Par coïncidence et sur un sujet tout autre, le film exceptionnel de Gérard Mordillat et Nicolas Philibert provoque une même impression de fantastique, d’étrangeté. Ce qu’il prétend en effet ce n’est pas filmer la réalité directement et de restituer sa complexité, saisir ses contradictions et les antagonismes qui s’y manifestent ou s’y dissimulent, c’est filmer un point de vue et s’y tenir, enregistrer le plus rigoureusement possible la réalité de ce point de vue. En somme, filmer des discours, leurs analyses et leurs théories du réel, leurs commentaires, ce qu’ils mettent en avant, les mots et les détours qu’ils empruntent, sous-entendus et réponses brutales, silences et demi-mesures, et comment ils font taire cette réalité, comment ils la racontent et la transforment, la représentent.

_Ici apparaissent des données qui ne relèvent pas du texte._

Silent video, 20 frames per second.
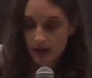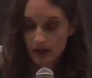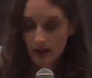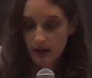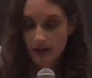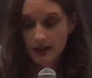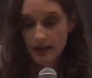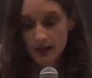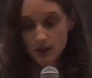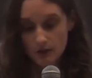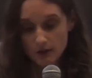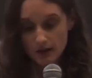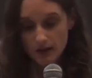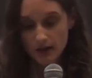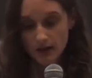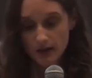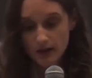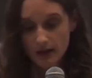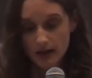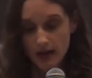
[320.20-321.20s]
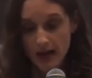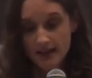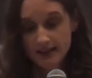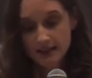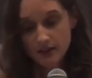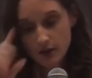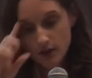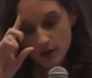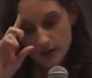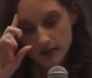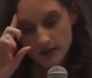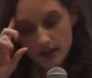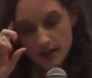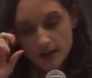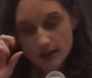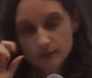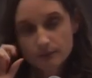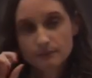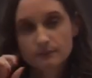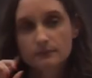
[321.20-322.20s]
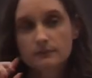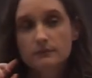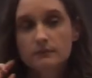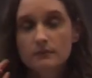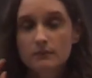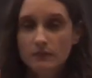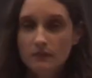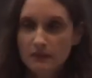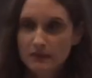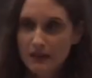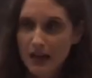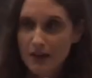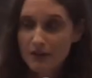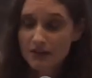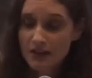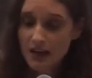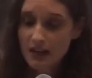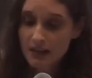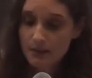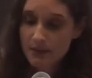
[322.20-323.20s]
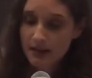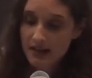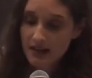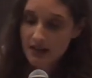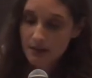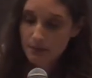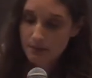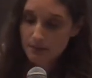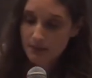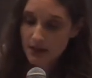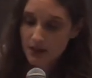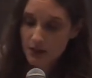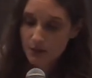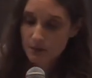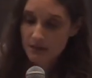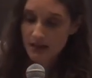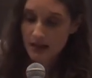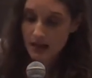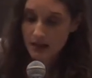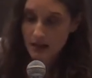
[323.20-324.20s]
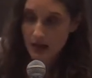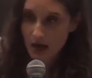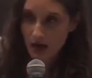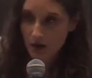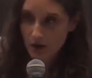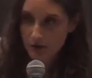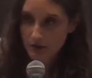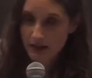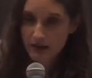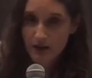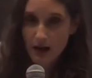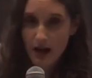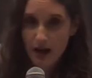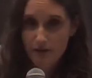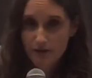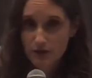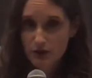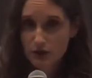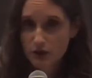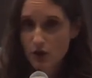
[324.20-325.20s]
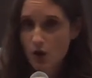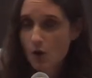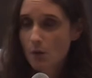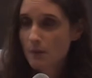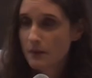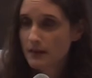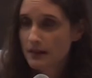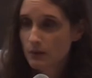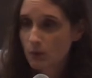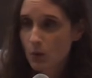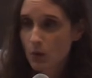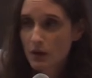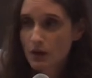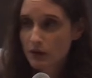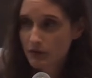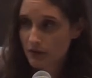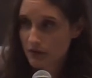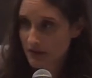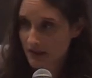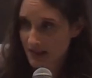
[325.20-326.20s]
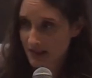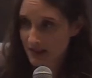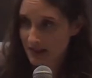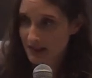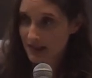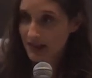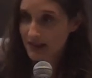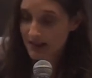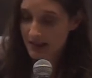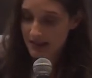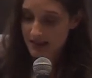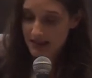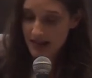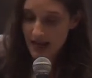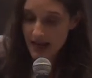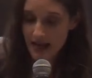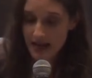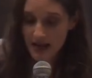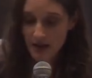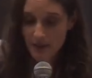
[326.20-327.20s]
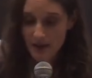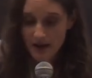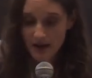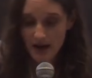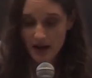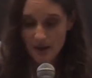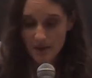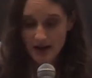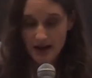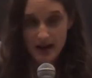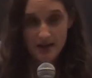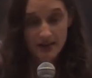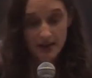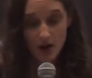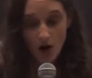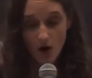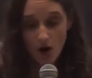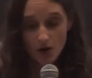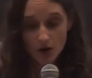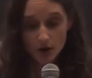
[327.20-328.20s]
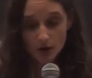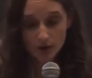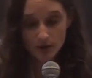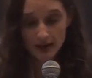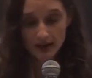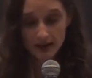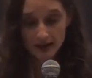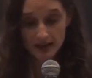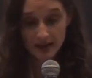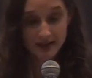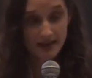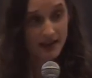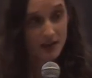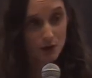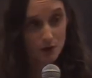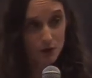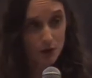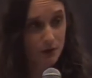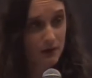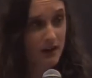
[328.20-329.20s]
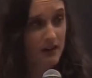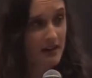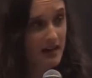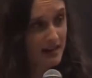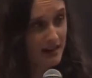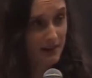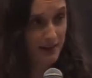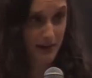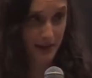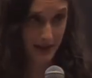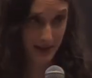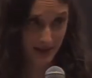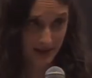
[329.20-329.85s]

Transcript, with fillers: Israel, uh, Isaac Herzog, Naftali Bennett, Benjamin Netanyahu, they have so many wonderful things to say about Abe, and they all agreed, and they don't agree on anything.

La distribution de ce film, d’abord, est étonnante : ce ne sont, dans leur propre rôle, exclusivement que des patrons, chefs d’entreprises, managers, présidents ou directeurs généraux de sociétés privées ou publiques, d’origine française ou étrangère (IBM, Paribas, Thomson-Brandt, Elf, Waterman, Boussac, etc.). Les uns après les autres, ils parlent : de l’entreprise, de l’évolution du capitalisme, des multinationales, des syndicats, et surtout du patronat, de l’image qu’ils ont d’eux-mêmes et de l’image qu’ils voudraient qu’on ait d’eux.

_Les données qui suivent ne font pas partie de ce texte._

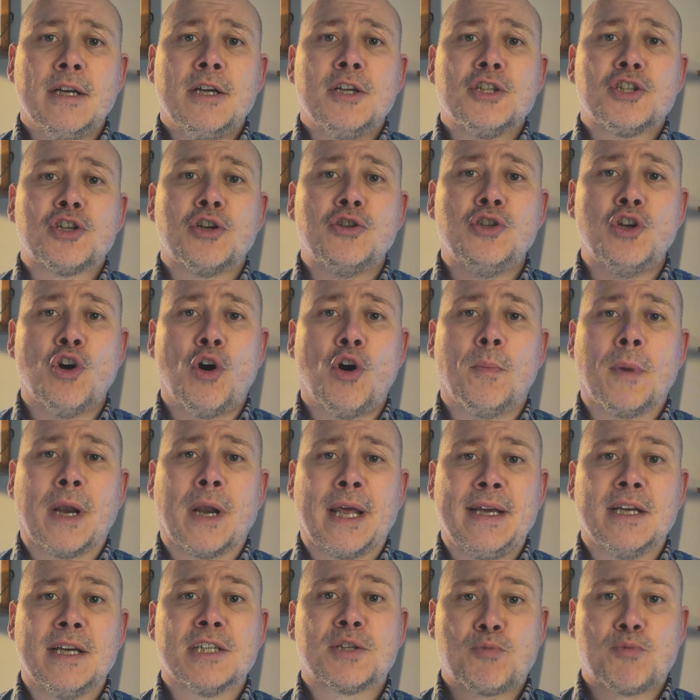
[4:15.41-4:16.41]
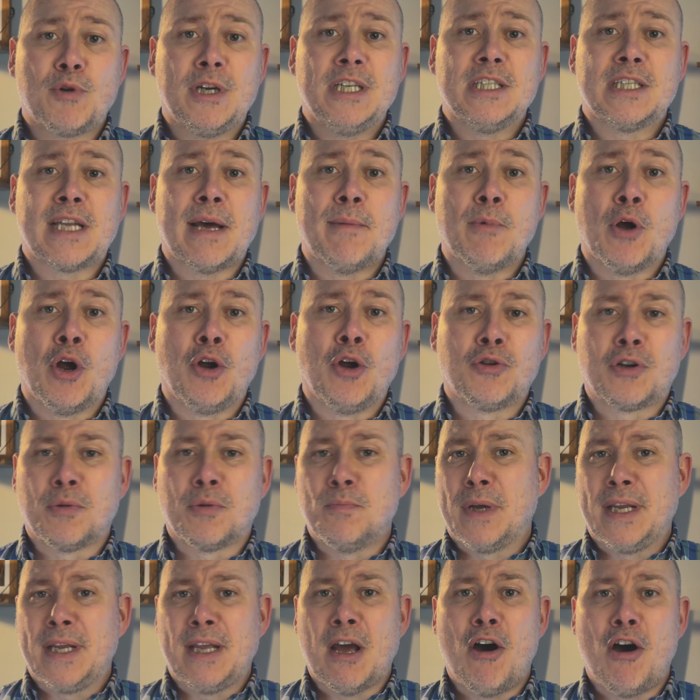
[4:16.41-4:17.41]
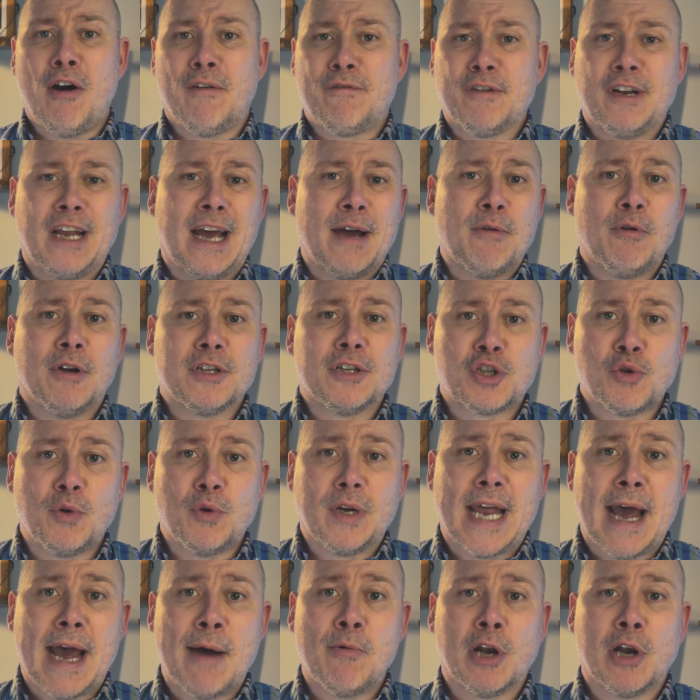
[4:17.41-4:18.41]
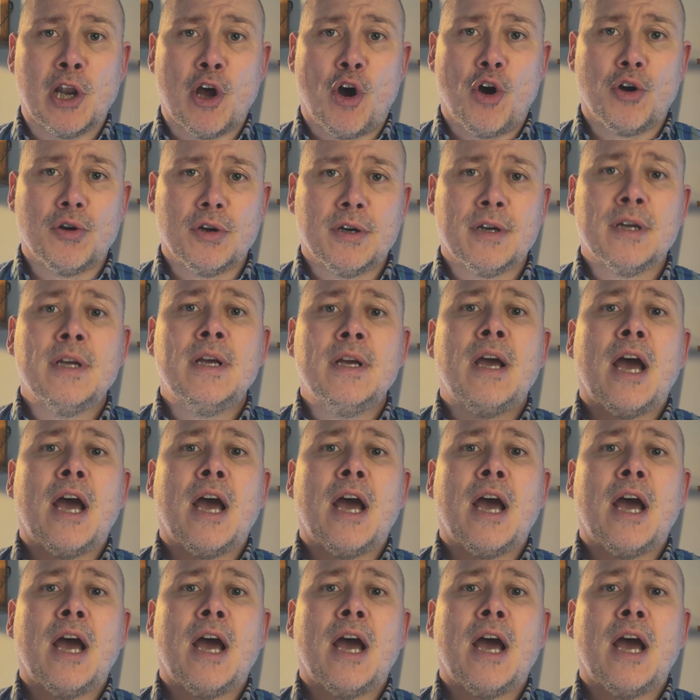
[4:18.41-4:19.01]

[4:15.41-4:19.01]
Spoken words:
So normally a sprint demo can be half an hour to an hour long,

« Les gagneurs », « Les conquérants du possible », « Le nouvel animal politique », ce sont quelques-uns des titres qu’ils auraient souhaités, pour récuser et remplacer celui de Philibert et Mordillat jugé d’emblée trop exécrable, renvoyant à une imagerie de mauvais goût. « Vous avez pris une expression toute faite, connue, rôdée, éculée, reproche Michel Barba (Richier) et cette expression d’abord inclut le terme « maître » qui est particulièrement mal adapté et dans l’esprit de tout le monde elle fait allusion à un chien. Bien sûr qu’on aime bien les chiens, mais dans toutes les langues occidentales le terme « chien » a quelque chose de mauvais et l’image qu’apporte cette « Voix de son maître », de ce cabot qui est en train d’écouter dans son pavillon est une image mauvaise, vieille et mal adaptée ». Et dans les rushes, il poursuivait : « J’ajoute une raison, alors minime celle-là, c’est assez curieux lorsqu’on présente des images de dire qu’elles sont une voix. »
De fait, la cohérence du film réside à cet endroit précis. Images bleuissantes toujours cadrées en plan fixe qui écoutent celui qui parle sans lui couper la parole et prennent le temps de la regarder parler, lui, ses mouvements, ses mots, ses explications, son débit, son timbre, ses changements de ton, son décor aussi, – laissant à tout cela, idées, comparaisons, redites, hésitations, mobilité ou fixité des traits, la même importance, la même valeur, sans jamais extorquer l’attention sur un détail de l’ensemble, sans morceler la parole de celui qui s’expose et la manipuler pour l’obliger à dire ce qui s’y entend de toute façon. Pas de puzzle, donc, d’images et de sons pour juxtaposer des bribes de phrases et de visages, mais un découpage en plusieurs chapitres, en plusieurs actes. Une sorte de roman social dont les acteurs, dans la peau de leur personnage, sont finalement douze patrons, assez différents les uns des autres, malgré leur air de famille, par leurs propos et leurs convictions, par leur aspect physique et leurs manières de parler, par la taille et l’importance économique de l’entreprise qu’ils dirigent, par leurs responsabilités et leur formation, pour que le portrait gagne sa lucidité de ne pas reconstituer de prime abord des archétypes ou des stéréotypes attendus.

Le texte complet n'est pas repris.